What to produce. Below are records to give again exactly; omit each image they contain.

═════ Provided records

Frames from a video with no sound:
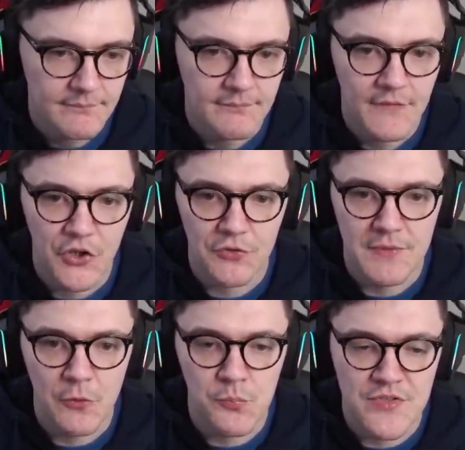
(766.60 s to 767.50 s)
Good
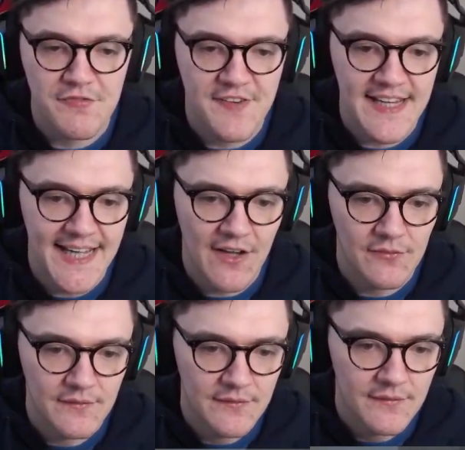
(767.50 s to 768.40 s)
little brief fake out.
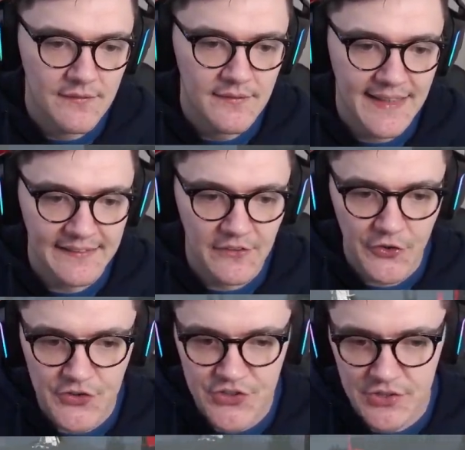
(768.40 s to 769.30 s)
Getting the
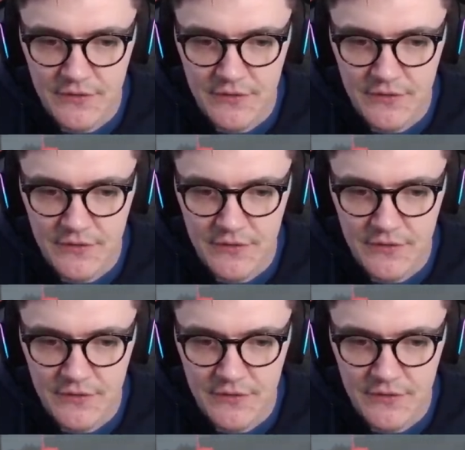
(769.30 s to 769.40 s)
goods.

══════════

Answer to this task.
Frames from a video with no sound:
(766.60 s to 767.50 s)
Good
(767.50 s to 768.40 s)
little brief fake out.
(768.40 s to 769.30 s)
Getting the
(769.30 s to 769.40 s)
goods.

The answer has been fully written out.